Your answer must restate each entry below word for word, with no pictures in it.

.....

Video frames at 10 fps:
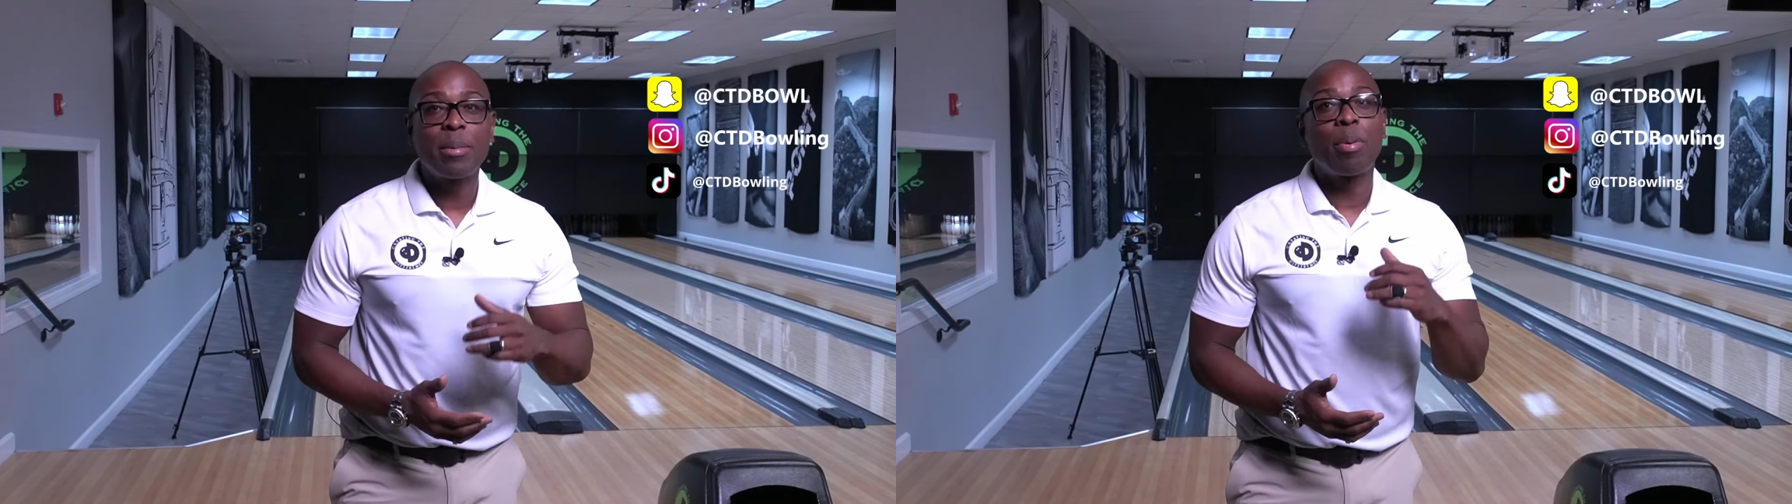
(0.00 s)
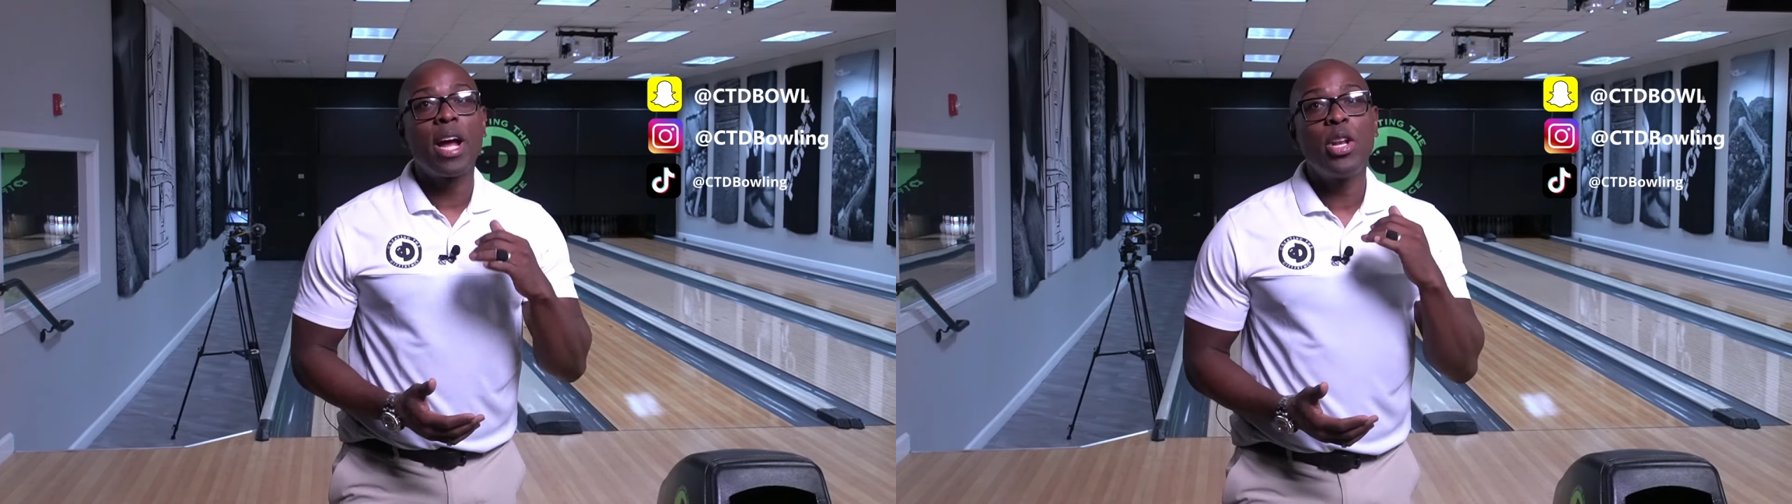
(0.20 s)

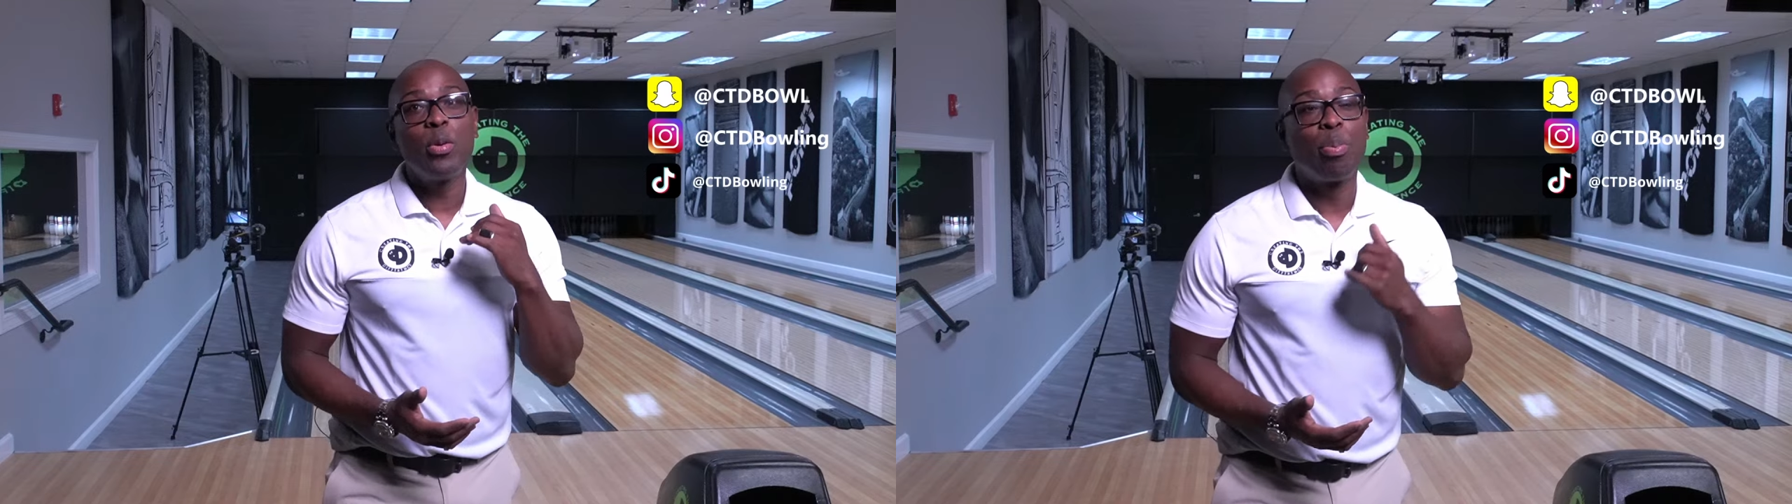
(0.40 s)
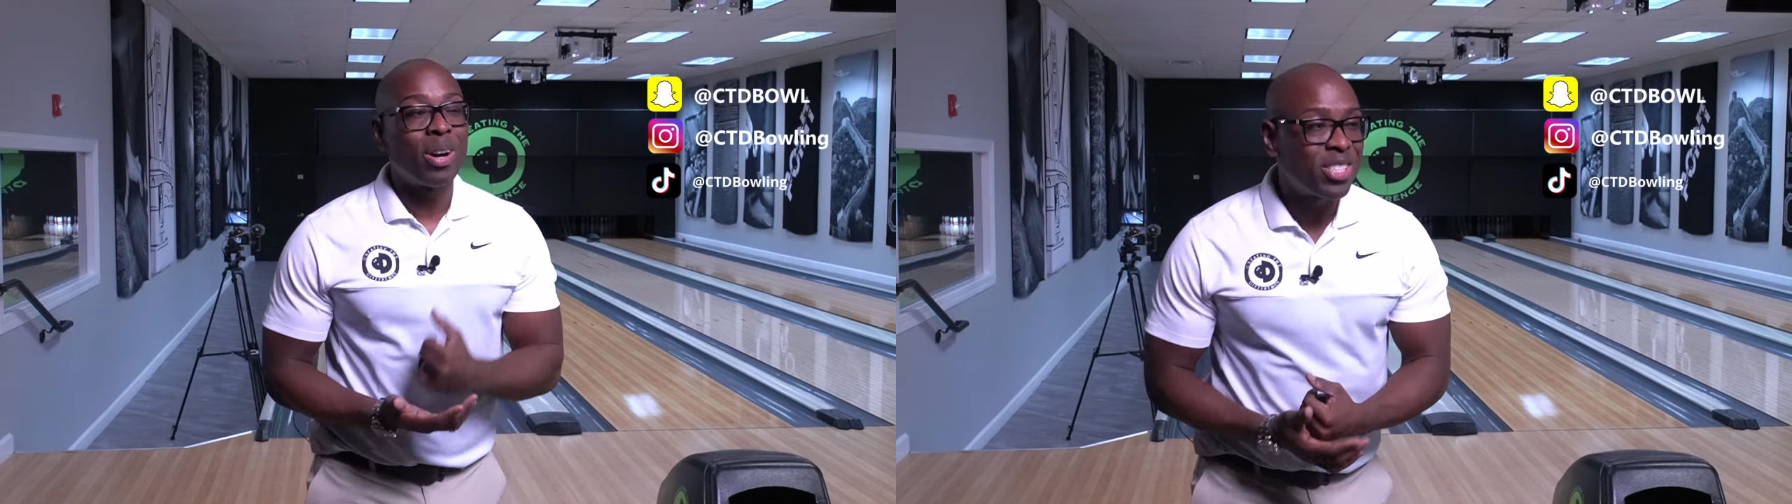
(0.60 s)
the brand new
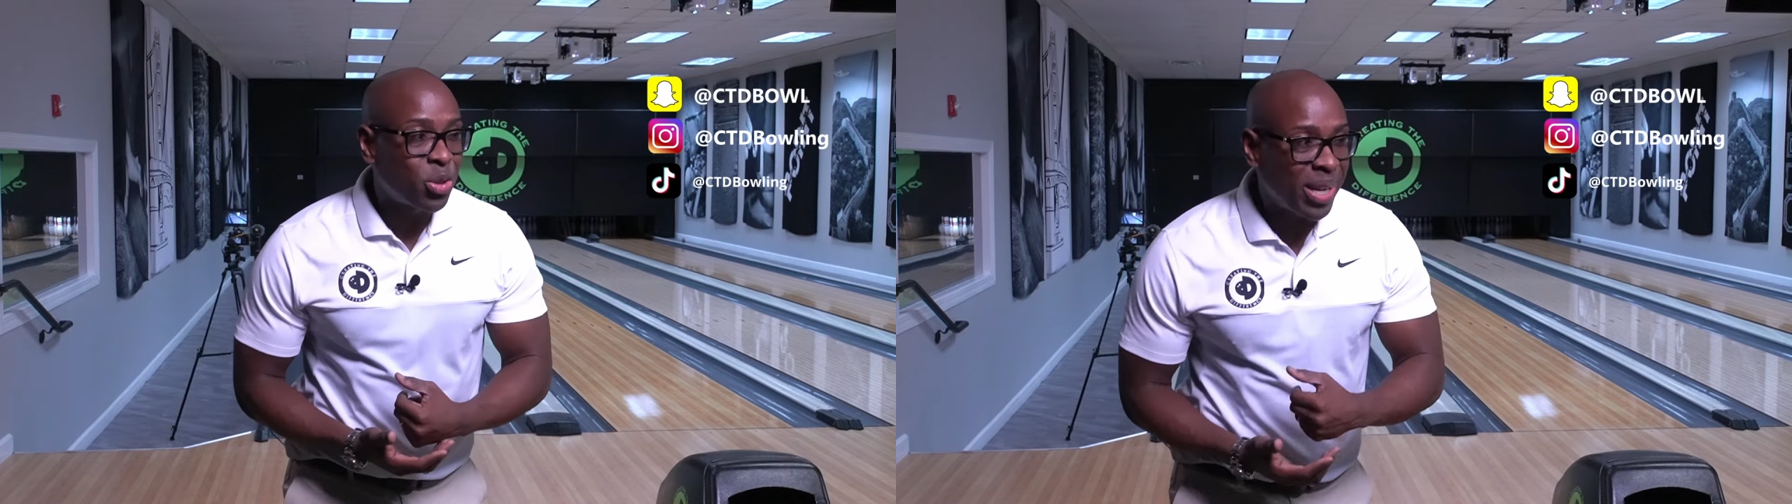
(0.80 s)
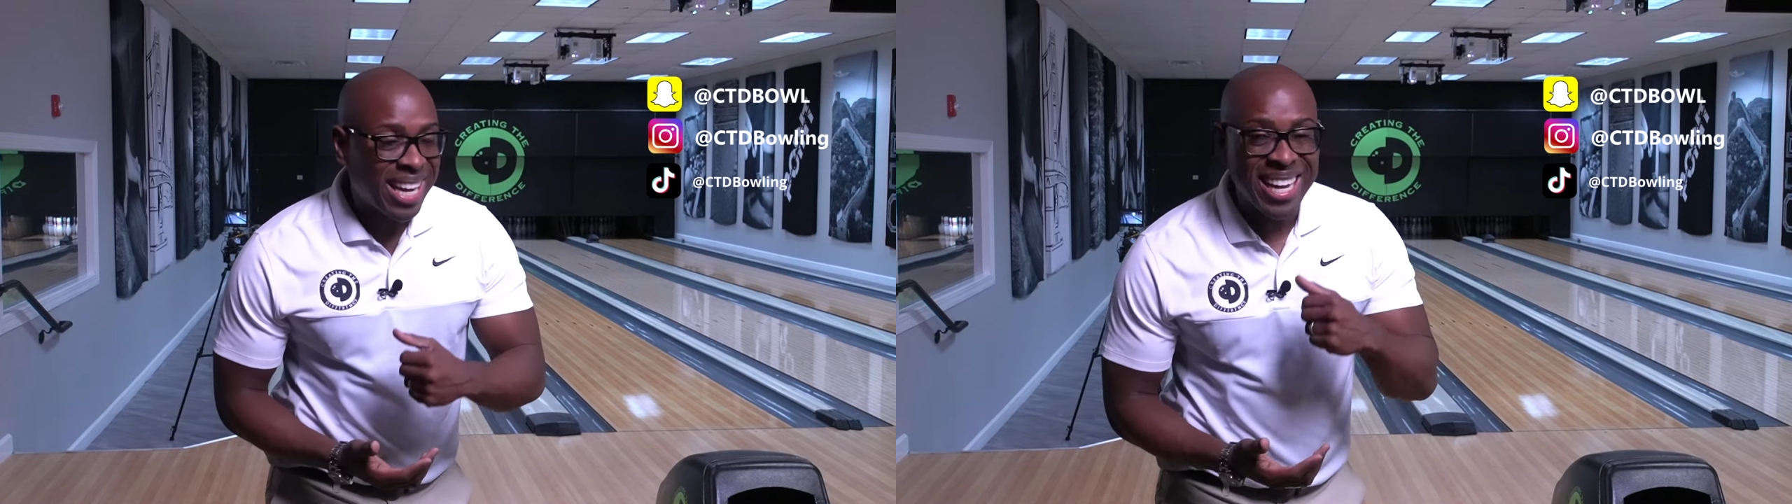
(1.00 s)

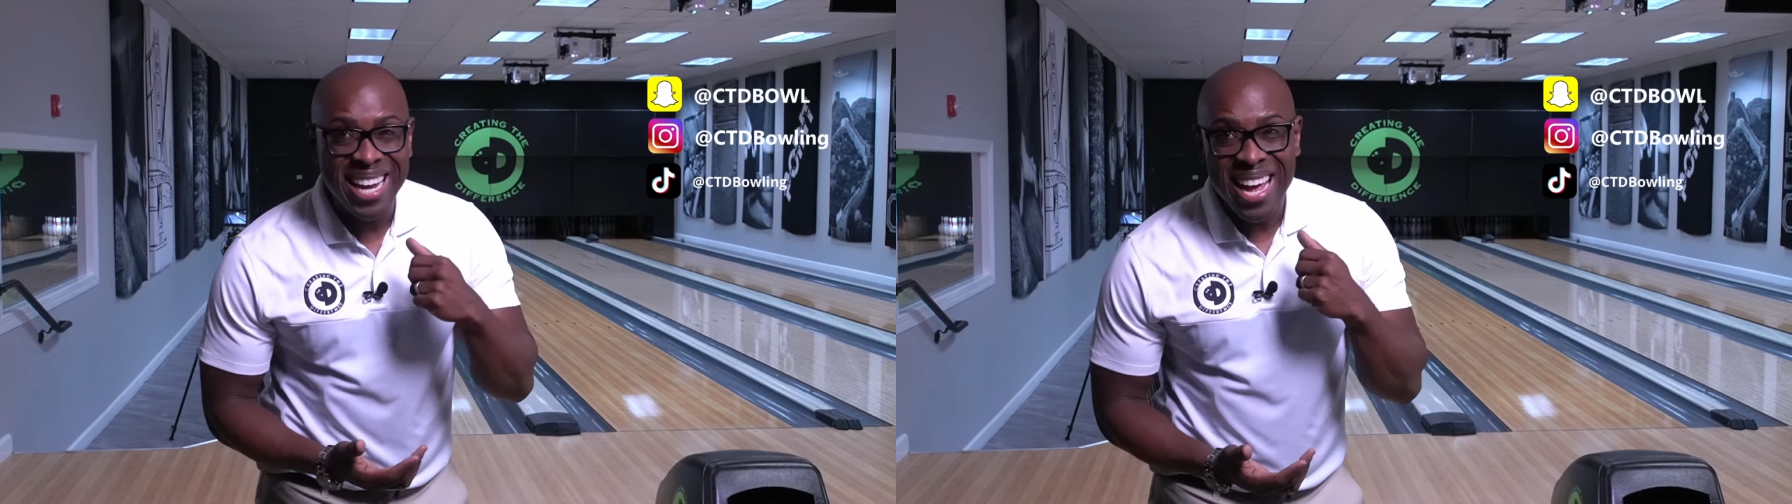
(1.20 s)
Brunswick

.....

■ RESULT ■
Video frames at 10 fps:
(0.00 s)
(0.20 s)

(0.40 s)
(0.60 s)
the brand new
(0.80 s)
(1.00 s)

(1.20 s)
Brunswick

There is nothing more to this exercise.